Rasanya hal di atas seperti hal yang amat sulit untuk kita wujudkan. Yesus sendiri telah lebih dahulu menempuh itu dan meyakinkan kita bahwa hal itu mungkin. Kita akan sungguh mampu demikian bila kita sendiri mencari kepenuhan hidup dalam Allah sendiri (Yoh 10:10). Bila mengalami kepenuhan dalam Allah (man of God) kita akan terdorong untuk mengutamakan kehendakNya, sanggup memberikan diri seutuhnya bagi saudara-saudara yang kita layani demi semakin besarlah kemuliaanNya bukan kemuliaan kita sendiri. Hal ini telah nyata dihidupi pendiri kita Mgr. Schaepman dan Bunda Hati Kudus, Bunda penyerta kita pada Hati Kudus Puteranya.
Bila kita telaah lebih teliti praksis hidup kita, banyak kita menemukan kejatuhan kita terutama dalam hidup bersama, perutusan dan penghayatan panggilan kita. Sikap mau menang sendiri, sulit mengalah, sulit mendengarkan, membuat konflik, hitung menghitung dalam membantu orang lain, pilih-pilih pekerjaan, pemberian diri setengah-setengah, mencari pemuasan diri, “memakai nama Yesus” hanya demi diri diri sendiri dan masih banyak lagi. Marilah kita sejenak merenung perjalanan hidup terbaktikan kita. Apa yang salah dalam penghayatan kita? Apa yang salah dalam pemberian diri kita?
Refleksi Diri.
1. Dalam keheningan, coba temukanlah di saat-saat mana; pengalaman mana aku ternyata masih belum mampu untuk INGKAR DIRI di hadapanNya. Aku masih egois; berpusat pada DIRI SENDIRI dan mencari kemuliaan sendiri? Tulislah secara konkret satu persatu!

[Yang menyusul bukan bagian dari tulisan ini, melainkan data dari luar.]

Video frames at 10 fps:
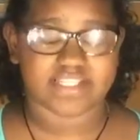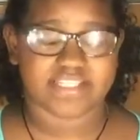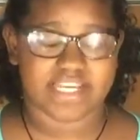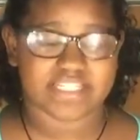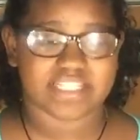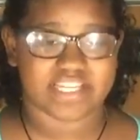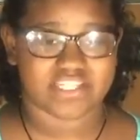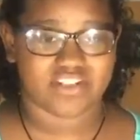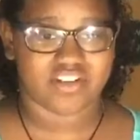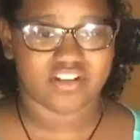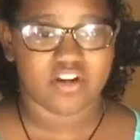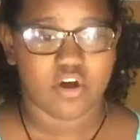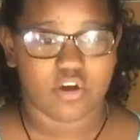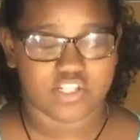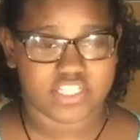dance like a star,
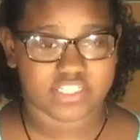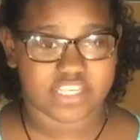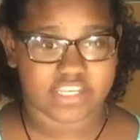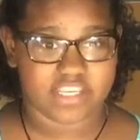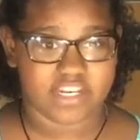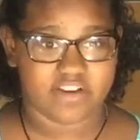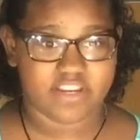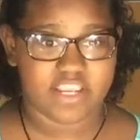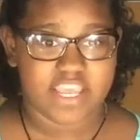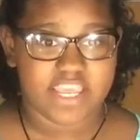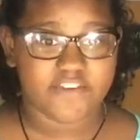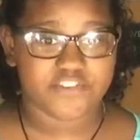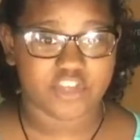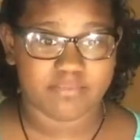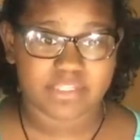or sing like a canary? If
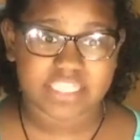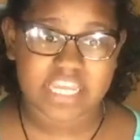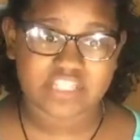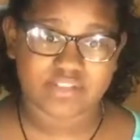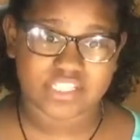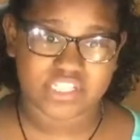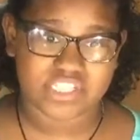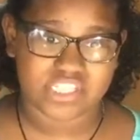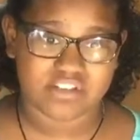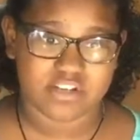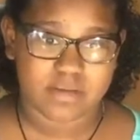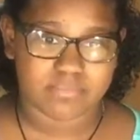so, Miss Katz wants to see you.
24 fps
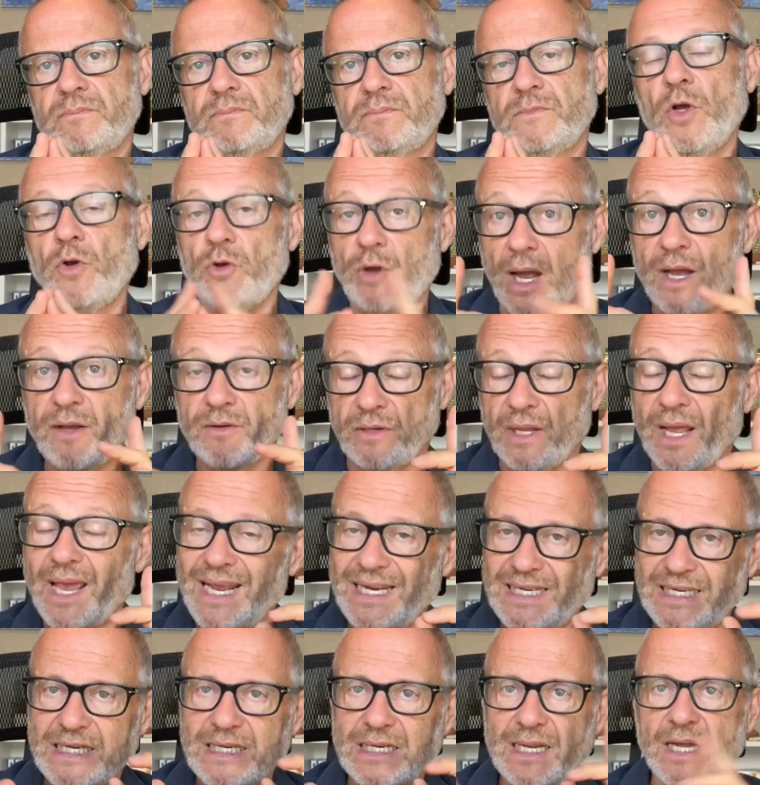No,
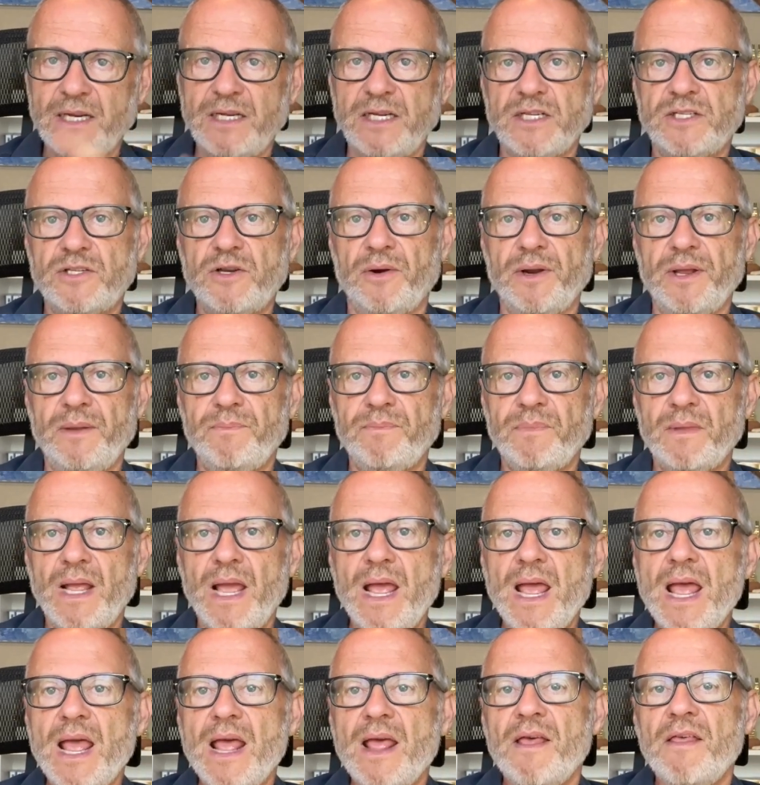1890s, sorry.
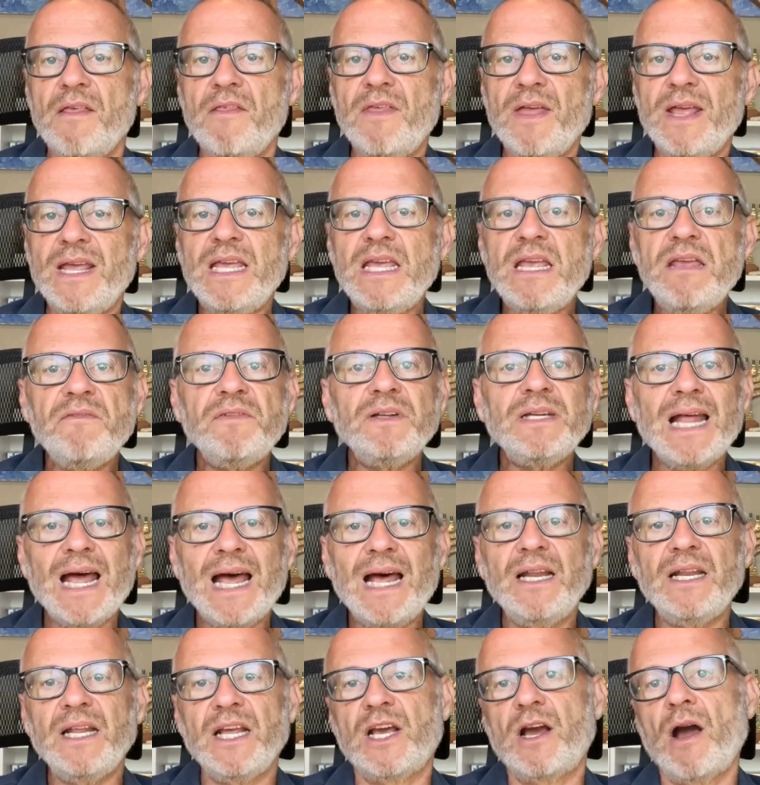They even
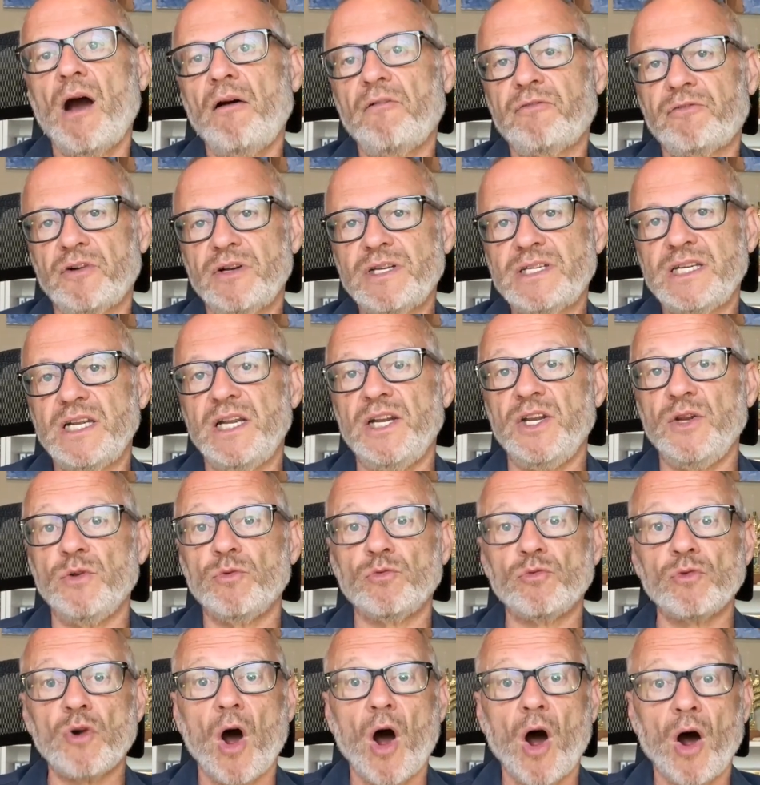had a conference in
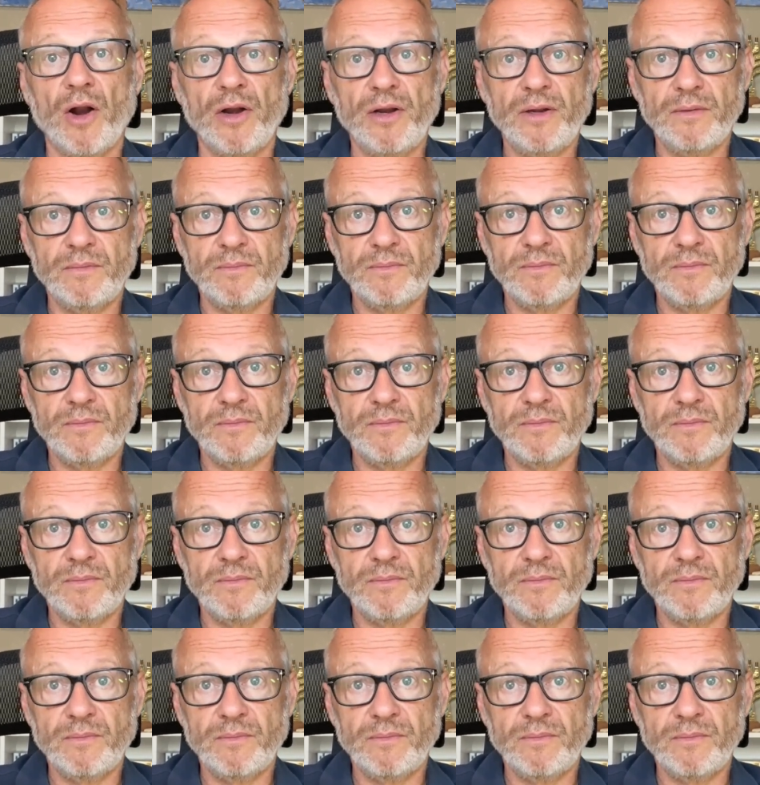Iran.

2. Apa yang menyebabkan aku selama ini sulit INGKAR DIRI?
3. Bersyukurlah kepada Allah, akan pengalaman-pengalaman Anda sanggup INGKAR DIRI demi pilihan kehendakNya semakin terlaksana? Pengalaman atau saat-saat mana itu?
Doa
BIARLAH TANGAN INI TERASA KASAR
Yesus sahabatku ….
Syukur atas teladan kasih yang telah Engkau hadirkan dalam hidupMu
Untaian nada kasih yang Kau lambungkan menyejukkan hidupku.
Terima kasih dan syukur karena aku Engkau panggil sahabat.
Sahabat yang amat berarti bagiMu.
Malu rasanya hati ini, serasa tak pantas
Mengingat rajutan – demi rajutan kesalahan
dan kelemahan yang menempel di hatiku.
Namun Engkau tetap mengasihiku dan membuatku merasa berharga dimataMu.
Yesus sahabatku …
Ijinkan aku membalas kasihMu itu melalui
Doaku yang terajut erat dalam tangan renta meraba, merajut, menepuk
Kehidupan yang penuh dengan onak duri kegalauan.
Ijinkan tanganku yang jelek tak terurus ini menjadi kasar
Karena bertemu dengan aneka bentuk kehidupan.
Biarlah tangan ini menjadi berkeringat, kasar sebagai bagian dari
Perwujudan hatiku yang terucap syukur atas kasih
Yang boleh aku alami.
Yesus sahabatku …
Ijinkan aku tidak hanya puas dengan romantika doa melayang;
Melainkan dengan rintihan perih dari kasarnya telapakku yang
Mulai melepuh dan kasar karena melayaniMu
Setiap hari dalam diri setiap hati yang meminta kehadiranku.